Acknowledging the current distemper, he said:

[W]e live in an unstable time. There are people left behind by globalization across the world. It’s hard to care about people in other places if we don’t feel good about our lives here at home. There’s pressure to turn inwards.

This is the struggle of our time. The forces of freedom, openness, and global community against the forces of authoritarianism, isolationism, and nationalism. Forces for the flow of knowledge, trade, and immigration against those who would slow them down. This is not a battle of nations, it’s a battle of ideas. There are people in every country for global connection and good people against it. This isn’t going to be decided at the UN, either. It’s going to happen at the local level, when enough of us feel a sense of purpose and stability in our own lives that we can open up and start caring about everyone. The best way to do that is to start building local communities right now.
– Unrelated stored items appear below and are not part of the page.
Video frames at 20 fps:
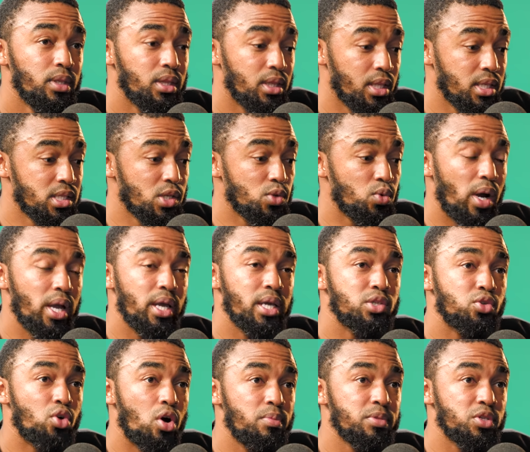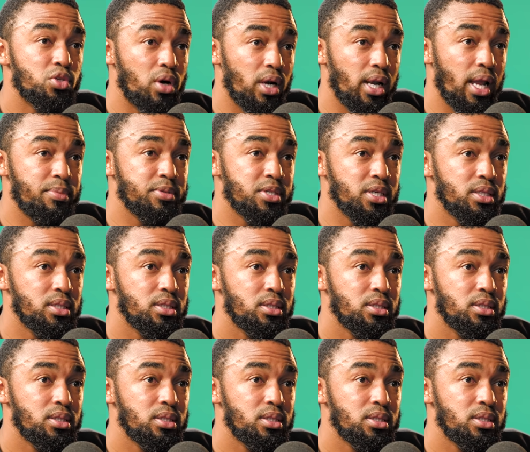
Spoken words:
This is why Eskom is collapsing.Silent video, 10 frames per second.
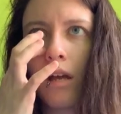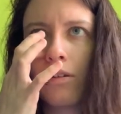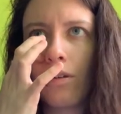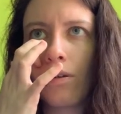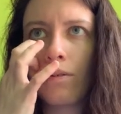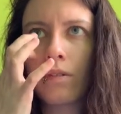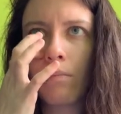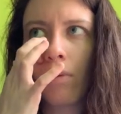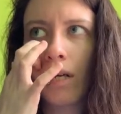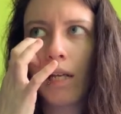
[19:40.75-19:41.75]
News,
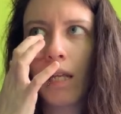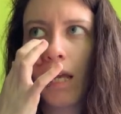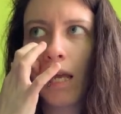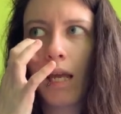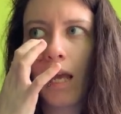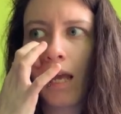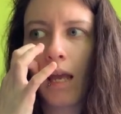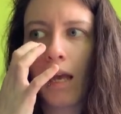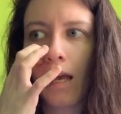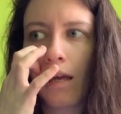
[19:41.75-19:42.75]
marketing,
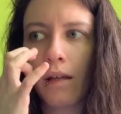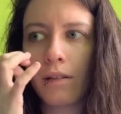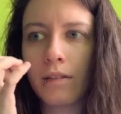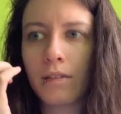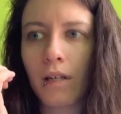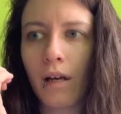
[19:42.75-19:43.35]
and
And with barely controlled emotion, he related this story from one of his own communities: Remember when I told you about that class I taught at the Boys and Girls Club? One day after class I was talking to them about college, and one of my top students raised his hand and said he wasn’t sure he could go because he’s undocumented…. Last year I took him out to breakfast for his birthday. I wanted to get him a present, so I asked him and he started talking about students he saw struggling and said, “You know, I’d really just like a book on social justice.” I was blown away. Here’s a young guy who has every reason to be cynical. He didn’t know if the country he calls home—the only one he’s known—would deny him his dream of going to college. But he wasn’t feeling sorry for himself. He wasn’t even thinking of himself. He has a greater sense of purpose, and he’s going to bring people along with him. It says something about our current situation that I can’t even say his name because I don’t want to put him at risk. But if a high-school senior who doesn’t know what the future holds can do his part to move the world forward, then we owe it to the world to do our part too.